[ckan-dev] Specification of data processing web services.

Thu Jun 14 11:36:14 UTC 2012

Hello All

This is a very rough specification for web-services whose main purpose
is processing data to be used with ckan, but that also can be used as
standalone services in their own right. These services can be split
into two types, "long running" and "synchronous".

An example of a long running service is the datastorer which can get
delimited data parse it and send it to the ckan datastore.  It would
be good if people could use this service independent of ckan and just
get data into ckans datastore (or any elastic search endpoint) by just
choosing the csv file location and a datastore location.  This way we
would allow interfaces on top of these services to offer more control
over the process. This service would also be used by ckan itself.
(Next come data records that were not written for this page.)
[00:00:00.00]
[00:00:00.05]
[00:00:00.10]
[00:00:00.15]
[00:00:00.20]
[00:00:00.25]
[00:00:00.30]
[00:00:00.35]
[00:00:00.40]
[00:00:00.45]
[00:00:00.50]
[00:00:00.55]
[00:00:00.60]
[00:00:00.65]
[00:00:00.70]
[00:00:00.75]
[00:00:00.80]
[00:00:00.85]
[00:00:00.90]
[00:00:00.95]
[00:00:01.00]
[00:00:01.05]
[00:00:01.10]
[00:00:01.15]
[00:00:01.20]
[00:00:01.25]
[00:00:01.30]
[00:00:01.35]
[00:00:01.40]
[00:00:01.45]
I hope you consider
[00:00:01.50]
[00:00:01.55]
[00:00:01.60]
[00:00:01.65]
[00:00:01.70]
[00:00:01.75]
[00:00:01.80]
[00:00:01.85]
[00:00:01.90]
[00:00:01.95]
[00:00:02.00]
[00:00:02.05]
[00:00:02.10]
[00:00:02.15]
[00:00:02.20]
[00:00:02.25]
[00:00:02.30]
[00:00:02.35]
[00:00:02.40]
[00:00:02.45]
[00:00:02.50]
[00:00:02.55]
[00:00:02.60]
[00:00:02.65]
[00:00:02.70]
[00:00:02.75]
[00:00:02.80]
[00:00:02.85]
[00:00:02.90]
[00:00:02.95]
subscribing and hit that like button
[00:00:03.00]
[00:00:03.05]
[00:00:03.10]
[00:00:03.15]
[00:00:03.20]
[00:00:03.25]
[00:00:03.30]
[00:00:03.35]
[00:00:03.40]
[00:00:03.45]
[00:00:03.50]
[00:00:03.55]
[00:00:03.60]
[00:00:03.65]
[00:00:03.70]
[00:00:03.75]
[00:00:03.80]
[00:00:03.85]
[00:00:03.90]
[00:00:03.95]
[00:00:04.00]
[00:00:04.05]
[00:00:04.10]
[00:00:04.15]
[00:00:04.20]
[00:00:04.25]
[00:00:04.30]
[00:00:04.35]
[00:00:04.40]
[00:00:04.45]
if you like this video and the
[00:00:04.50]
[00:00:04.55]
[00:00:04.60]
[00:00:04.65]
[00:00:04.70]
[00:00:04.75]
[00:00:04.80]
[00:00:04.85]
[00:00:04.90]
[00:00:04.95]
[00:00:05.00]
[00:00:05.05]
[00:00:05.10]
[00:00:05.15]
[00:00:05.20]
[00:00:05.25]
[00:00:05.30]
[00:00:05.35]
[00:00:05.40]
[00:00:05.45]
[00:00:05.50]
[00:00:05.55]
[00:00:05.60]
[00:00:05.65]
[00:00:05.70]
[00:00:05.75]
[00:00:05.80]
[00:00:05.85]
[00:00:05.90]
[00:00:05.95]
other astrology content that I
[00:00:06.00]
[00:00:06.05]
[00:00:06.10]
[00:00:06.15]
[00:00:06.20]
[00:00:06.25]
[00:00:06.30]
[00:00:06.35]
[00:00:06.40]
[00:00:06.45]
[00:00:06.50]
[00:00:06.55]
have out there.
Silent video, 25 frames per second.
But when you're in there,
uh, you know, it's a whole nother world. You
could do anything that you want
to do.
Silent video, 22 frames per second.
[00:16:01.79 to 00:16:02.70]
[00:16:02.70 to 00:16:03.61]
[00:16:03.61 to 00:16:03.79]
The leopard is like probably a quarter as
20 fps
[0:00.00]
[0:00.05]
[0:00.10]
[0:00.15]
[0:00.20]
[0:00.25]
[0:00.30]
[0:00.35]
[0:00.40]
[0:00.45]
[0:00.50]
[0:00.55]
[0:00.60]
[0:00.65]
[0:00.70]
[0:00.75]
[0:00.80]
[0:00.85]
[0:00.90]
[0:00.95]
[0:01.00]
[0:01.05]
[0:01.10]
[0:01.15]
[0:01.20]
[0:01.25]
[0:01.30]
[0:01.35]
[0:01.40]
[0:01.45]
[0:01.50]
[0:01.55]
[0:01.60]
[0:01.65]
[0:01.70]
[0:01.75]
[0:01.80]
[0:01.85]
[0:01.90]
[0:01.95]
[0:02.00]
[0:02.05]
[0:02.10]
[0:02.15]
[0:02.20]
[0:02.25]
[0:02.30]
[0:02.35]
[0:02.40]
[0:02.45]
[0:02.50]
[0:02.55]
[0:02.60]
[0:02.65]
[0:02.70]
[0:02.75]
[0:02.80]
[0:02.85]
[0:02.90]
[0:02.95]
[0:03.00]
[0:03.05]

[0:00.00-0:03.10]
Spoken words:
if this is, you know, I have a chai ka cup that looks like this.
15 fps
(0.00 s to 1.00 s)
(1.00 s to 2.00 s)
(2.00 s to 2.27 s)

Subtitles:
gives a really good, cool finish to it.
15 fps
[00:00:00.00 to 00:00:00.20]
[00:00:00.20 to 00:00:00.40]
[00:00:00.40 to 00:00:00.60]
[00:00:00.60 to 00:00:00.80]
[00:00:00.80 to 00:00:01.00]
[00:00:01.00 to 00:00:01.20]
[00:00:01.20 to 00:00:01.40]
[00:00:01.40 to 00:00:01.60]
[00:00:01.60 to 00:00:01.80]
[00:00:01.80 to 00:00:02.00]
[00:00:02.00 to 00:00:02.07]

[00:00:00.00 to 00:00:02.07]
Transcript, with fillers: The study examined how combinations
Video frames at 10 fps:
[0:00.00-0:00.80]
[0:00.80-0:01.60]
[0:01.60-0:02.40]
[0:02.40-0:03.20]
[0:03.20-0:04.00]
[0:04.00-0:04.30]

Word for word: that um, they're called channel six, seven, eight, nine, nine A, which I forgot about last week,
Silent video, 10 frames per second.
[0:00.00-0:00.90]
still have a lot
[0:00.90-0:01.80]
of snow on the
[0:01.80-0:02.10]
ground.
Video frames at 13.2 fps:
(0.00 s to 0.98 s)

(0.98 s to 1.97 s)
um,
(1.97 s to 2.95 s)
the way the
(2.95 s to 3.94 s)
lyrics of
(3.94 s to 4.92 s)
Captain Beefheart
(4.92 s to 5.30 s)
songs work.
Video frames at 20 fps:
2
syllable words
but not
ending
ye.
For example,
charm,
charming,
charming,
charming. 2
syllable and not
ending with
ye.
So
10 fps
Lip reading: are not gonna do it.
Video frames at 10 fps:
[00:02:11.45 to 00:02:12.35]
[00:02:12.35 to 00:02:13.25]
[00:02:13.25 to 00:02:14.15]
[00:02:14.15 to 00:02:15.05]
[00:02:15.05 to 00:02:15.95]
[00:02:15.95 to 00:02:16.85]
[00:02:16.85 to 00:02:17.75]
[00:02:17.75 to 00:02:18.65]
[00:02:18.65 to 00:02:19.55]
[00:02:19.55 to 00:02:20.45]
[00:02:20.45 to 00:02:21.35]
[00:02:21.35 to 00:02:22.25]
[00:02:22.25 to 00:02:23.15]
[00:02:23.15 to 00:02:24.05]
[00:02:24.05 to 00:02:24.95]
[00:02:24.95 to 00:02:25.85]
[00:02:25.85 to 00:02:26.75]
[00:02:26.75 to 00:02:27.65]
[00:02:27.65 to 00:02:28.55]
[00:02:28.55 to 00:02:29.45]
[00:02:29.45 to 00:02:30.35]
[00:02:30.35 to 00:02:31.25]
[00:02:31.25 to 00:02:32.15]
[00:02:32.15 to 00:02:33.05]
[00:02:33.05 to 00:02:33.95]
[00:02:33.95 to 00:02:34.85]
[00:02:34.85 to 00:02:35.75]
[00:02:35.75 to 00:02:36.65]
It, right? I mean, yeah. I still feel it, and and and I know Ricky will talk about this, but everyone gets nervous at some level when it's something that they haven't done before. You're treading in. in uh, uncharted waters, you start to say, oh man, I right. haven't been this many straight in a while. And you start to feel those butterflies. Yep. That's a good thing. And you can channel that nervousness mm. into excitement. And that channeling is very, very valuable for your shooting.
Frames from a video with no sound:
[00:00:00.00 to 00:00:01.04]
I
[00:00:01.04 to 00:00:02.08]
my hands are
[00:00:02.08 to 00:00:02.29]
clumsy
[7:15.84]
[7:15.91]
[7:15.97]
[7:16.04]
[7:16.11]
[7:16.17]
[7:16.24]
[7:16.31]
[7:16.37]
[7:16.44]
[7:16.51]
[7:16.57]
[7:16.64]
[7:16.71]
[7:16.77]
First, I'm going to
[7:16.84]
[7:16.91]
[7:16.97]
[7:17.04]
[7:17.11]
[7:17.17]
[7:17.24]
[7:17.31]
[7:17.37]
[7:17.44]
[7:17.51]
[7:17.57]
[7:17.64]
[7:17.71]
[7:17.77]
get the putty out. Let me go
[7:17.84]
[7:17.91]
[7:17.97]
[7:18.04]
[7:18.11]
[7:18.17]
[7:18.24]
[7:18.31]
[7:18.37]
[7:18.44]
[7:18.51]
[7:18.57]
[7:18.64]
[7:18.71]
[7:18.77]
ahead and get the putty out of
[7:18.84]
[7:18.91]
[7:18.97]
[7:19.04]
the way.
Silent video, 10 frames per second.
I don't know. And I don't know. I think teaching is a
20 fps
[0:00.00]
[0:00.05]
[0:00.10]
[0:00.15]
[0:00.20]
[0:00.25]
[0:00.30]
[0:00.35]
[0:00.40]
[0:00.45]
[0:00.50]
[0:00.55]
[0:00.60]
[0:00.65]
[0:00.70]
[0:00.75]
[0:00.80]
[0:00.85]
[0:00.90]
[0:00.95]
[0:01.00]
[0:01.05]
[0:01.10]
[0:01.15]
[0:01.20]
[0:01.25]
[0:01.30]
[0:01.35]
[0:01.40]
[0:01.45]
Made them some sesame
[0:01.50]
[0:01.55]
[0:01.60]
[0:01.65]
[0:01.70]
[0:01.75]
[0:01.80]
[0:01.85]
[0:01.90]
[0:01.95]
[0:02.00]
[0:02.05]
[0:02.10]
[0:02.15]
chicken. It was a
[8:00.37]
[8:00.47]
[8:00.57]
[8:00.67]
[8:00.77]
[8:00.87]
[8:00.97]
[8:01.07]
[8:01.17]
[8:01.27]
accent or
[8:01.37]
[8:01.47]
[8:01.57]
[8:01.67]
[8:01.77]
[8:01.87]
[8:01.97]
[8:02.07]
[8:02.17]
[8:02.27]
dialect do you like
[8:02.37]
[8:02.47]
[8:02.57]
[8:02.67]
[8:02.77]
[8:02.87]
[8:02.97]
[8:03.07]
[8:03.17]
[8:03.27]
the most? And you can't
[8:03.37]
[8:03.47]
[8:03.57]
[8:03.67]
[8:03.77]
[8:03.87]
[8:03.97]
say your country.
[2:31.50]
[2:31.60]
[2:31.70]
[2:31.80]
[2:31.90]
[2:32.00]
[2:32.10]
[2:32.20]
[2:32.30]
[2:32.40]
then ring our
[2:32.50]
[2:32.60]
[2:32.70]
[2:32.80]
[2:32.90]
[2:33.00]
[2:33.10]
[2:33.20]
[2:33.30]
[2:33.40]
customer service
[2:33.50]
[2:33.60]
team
An example of a synchronous service is one that parses a csv file and
returns a json representation of it in the same response, this could
be used by for example by the datastorer example above to do its
parsing.

Trying to make all services follow a single base specification will be
very useful for interoperability and ease of use.

**GET endpoints**

/status
Service level information, used to see if the service is up running
and see when task types it has available.
i.e {"name": "datastorer", "task_types": ["csv_parse", "store"],
"version": "1.0"}

/task/task_id
return information on the particular task
i.e
  {
  "task_type": "csv_parse"
  "task_id": "fdfdsfsafdsfafdfa"
  "status": "pending"  # either pending, error or completed.
  "requested_timestamp": "2013-01-01 19:12:33"
  "sent_data": {"source_url": "www.somedata.org/data.csv",
"target_url": "www.thedatahub.io/api/data/abf3131-3213-312-321"},
  }

The service has no obligation to store its tasks after they have been
completed, however it would be useful for long running tasks that it
kept them for a period, especially ones that have errors.

/task
return list of fully qualified urls of the location currently stored
task information ordered by most resent requested task first.
eg ["http://datastorer.datahub.io/task/fdsafdsaffdsafsd"
    "http://datastorer.datahub.io/task/my_task_id"]
At some point this url should take query params to help search or
filter for particular tasks and can have limits to stop too many tasks
returning.

**POST endpoints**

/task/task_id
Start a new task with a specified task_id.

/task
Start a new task. (this should generate a uuid for long running tasks)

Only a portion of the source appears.